Theoretical support for NoPE: The paper provides a principled explanation for why removing positional encoding facilitates length generalization—the positional bias introduced by standard PE degrades the attention mechanism's long-range retrieval ability.
Self-training transcends training data: The paper proves that self-training genuinely expands the model's capability boundary rather than merely reinforcing what has already been learned.

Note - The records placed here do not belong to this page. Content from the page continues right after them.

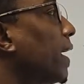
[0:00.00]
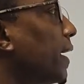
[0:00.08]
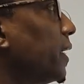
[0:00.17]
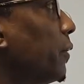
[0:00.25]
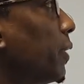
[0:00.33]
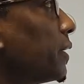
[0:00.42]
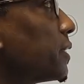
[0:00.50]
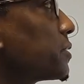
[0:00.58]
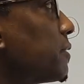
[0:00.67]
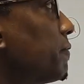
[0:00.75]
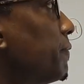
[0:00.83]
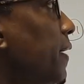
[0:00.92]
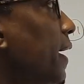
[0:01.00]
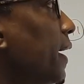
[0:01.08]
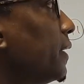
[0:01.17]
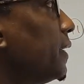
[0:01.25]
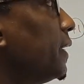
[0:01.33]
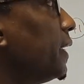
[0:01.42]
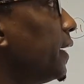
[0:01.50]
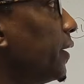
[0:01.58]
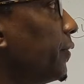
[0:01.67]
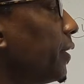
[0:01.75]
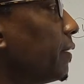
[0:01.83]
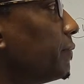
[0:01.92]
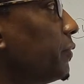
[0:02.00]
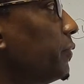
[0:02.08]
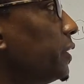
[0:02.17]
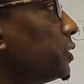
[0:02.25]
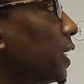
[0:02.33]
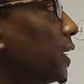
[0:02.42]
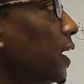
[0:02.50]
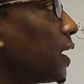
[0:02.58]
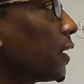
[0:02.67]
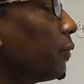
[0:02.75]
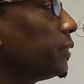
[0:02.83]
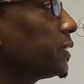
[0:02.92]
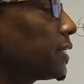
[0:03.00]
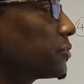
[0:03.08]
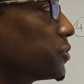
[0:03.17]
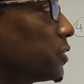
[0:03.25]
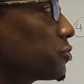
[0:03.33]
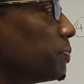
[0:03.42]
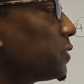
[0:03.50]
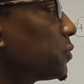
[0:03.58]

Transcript: And they want us to find the area of the region R which exists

Limitations & Future Work¶

Task specificity: The analysis is restricted to LEGO state tracking. Although this is a standard theoretical benchmark, it remains distant from natural language reasoning.
Single-layer Transformer: The analysis is limited to one layer. While the authors argue this represents the current theoretical frontier, conclusions may differ for multi-layer settings.
No positional encoding: Practical LLMs employ PE schemes such as RoPE; whether theoretical insights derived under the NoPE assumption translate to practice remains an open question.
Curriculum learning assumption: The two-stage curriculum (MLP first, then attention) differs from standard end-to-end training.
Restriction on symmetric groups: Theorem 4.2 requires \(|Y| < \log\log d\), leaving more general group structures unaddressed.

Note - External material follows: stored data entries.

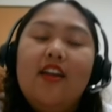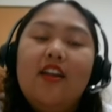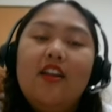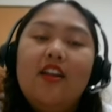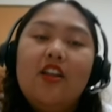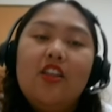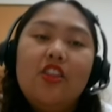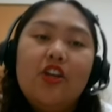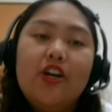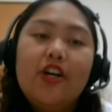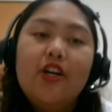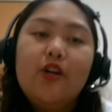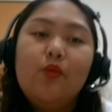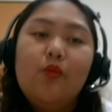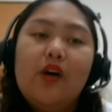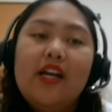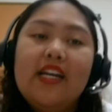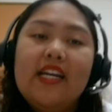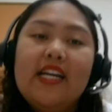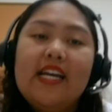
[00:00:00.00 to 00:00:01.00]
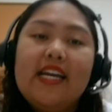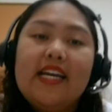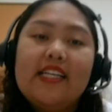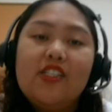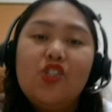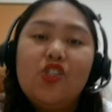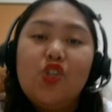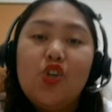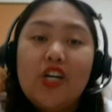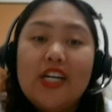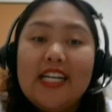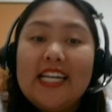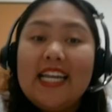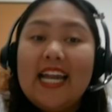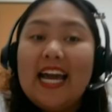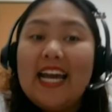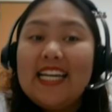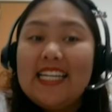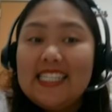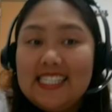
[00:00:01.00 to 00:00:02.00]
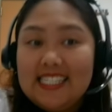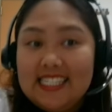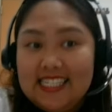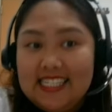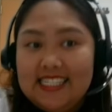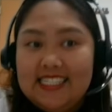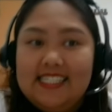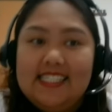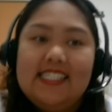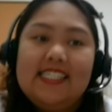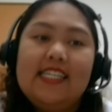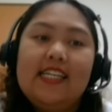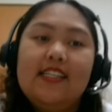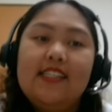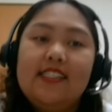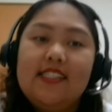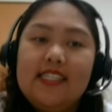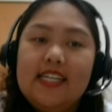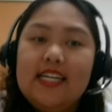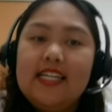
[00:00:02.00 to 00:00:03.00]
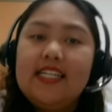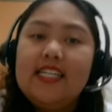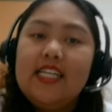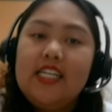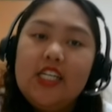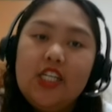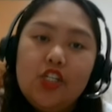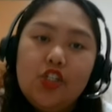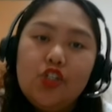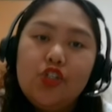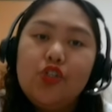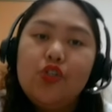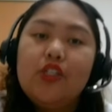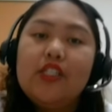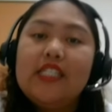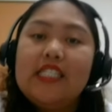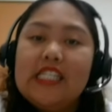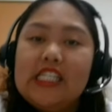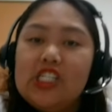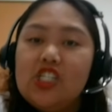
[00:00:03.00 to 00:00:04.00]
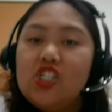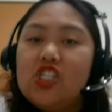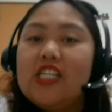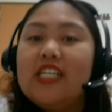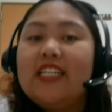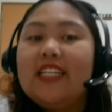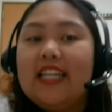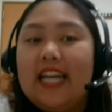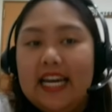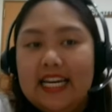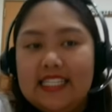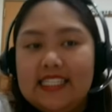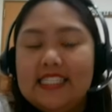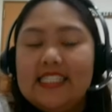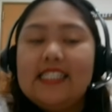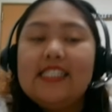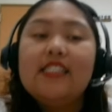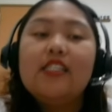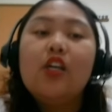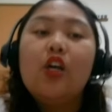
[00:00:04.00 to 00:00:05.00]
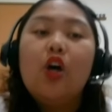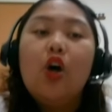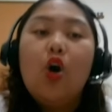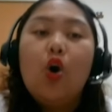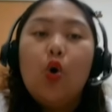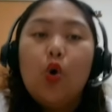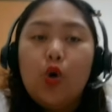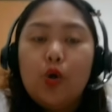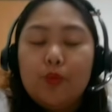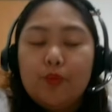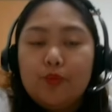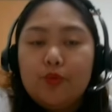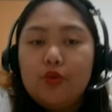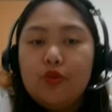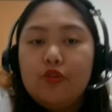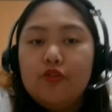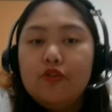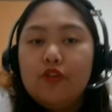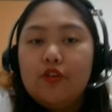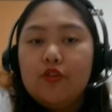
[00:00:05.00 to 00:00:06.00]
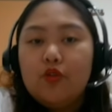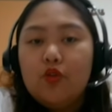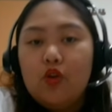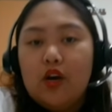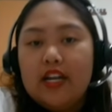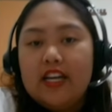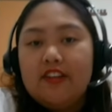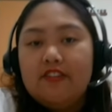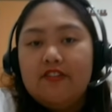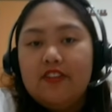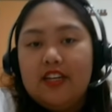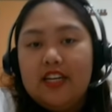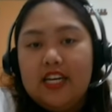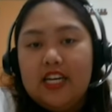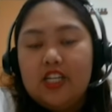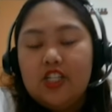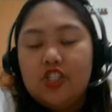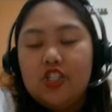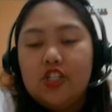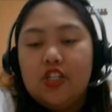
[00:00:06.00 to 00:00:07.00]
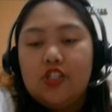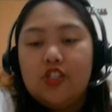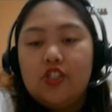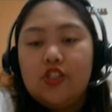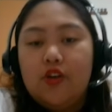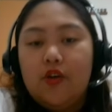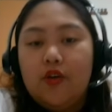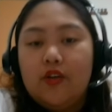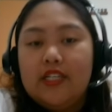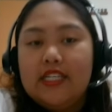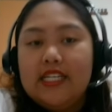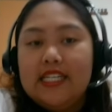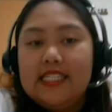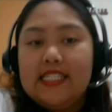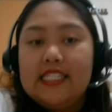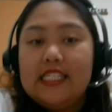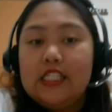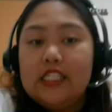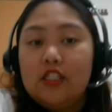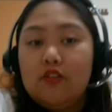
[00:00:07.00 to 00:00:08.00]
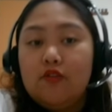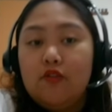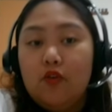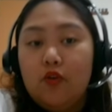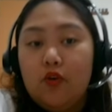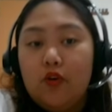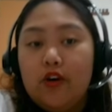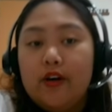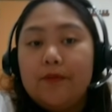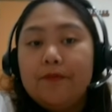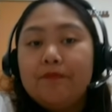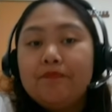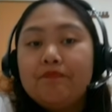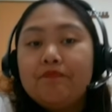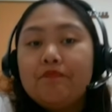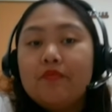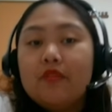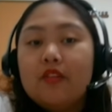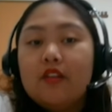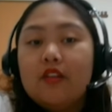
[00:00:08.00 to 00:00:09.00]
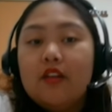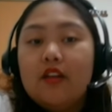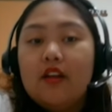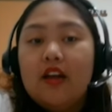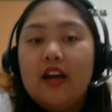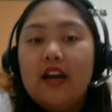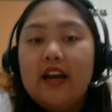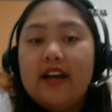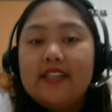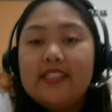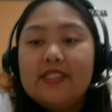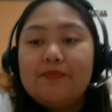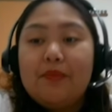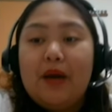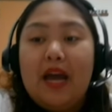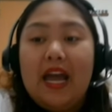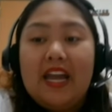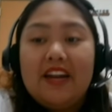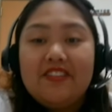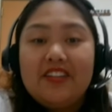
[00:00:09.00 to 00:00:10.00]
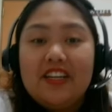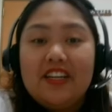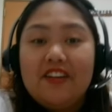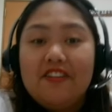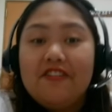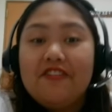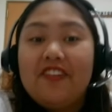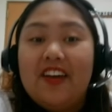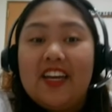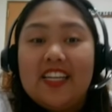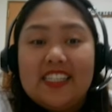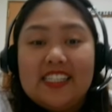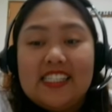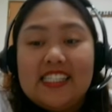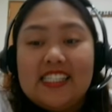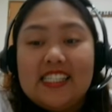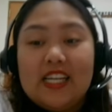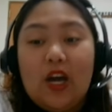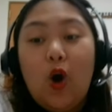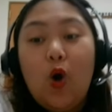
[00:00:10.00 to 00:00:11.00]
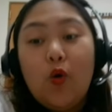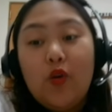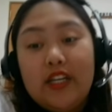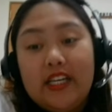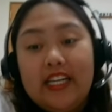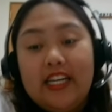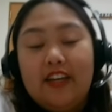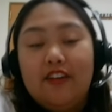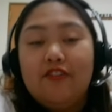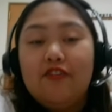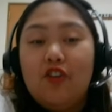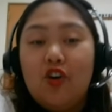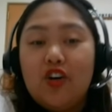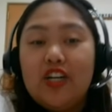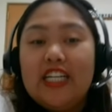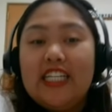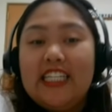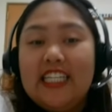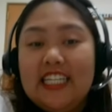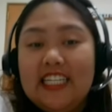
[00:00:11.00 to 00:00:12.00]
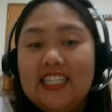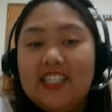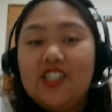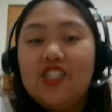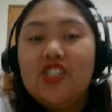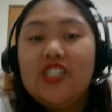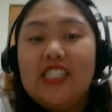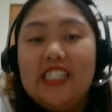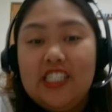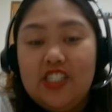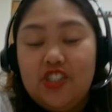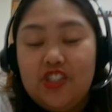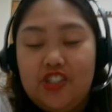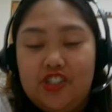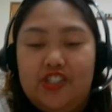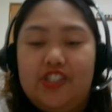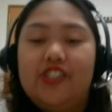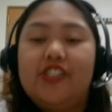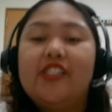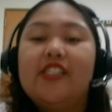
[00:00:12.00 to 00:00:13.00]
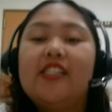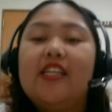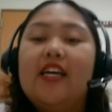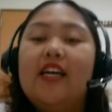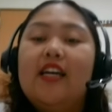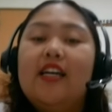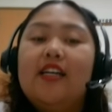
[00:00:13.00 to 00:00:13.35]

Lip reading: The third one is your license, a state-issued teaching license or proof of qualification. So this is for aspiring FETs only, foreign English teachers.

vs. Merrill et al. (ICLR 2024): They establish that CoT endows Transformers with \(\mathsf{NC}^1\) (and even P) expressiveness, but do not address optimization. This paper is the first to provide learnability guarantees.
vs. Kim & Suzuki (ICLR 2025): They prove that Transformers with CoT can efficiently solve parity (\(\mathsf{TC}^0\)). This paper extends the complexity level to \(\mathsf{NC}^1\).
vs. Wen et al.: They analyze the benefit of CoT for sparse-dependency problems from a sample efficiency perspective. This paper focuses on length generalization, and the two lines of work are complementary.

Rating¶

Novelty: ⭐⭐⭐⭐⭐ — First learnability and length generalization guarantee for CoT at the \(\mathsf{NC}^1\) level; both the attention concentration framework and the theoretical treatment of recursive self-training are original contributions.
Experimental Thoroughness: ⭐⭐⭐ — Experiments are adequate for a theory paper and validate the theoretical predictions, but are confined to synthetic tasks and the non-CoT baseline is somewhat underexplored.
Writing Quality: ⭐⭐⭐⭐ — The paper is clear and rigorous with consistent notation, though reviewers noted that figures could be improved in readability.
Value: ⭐⭐⭐⭐ — Deepens theoretical understanding of CoT reasoning; the insight linking attention concentration to length generalization carries practical implications.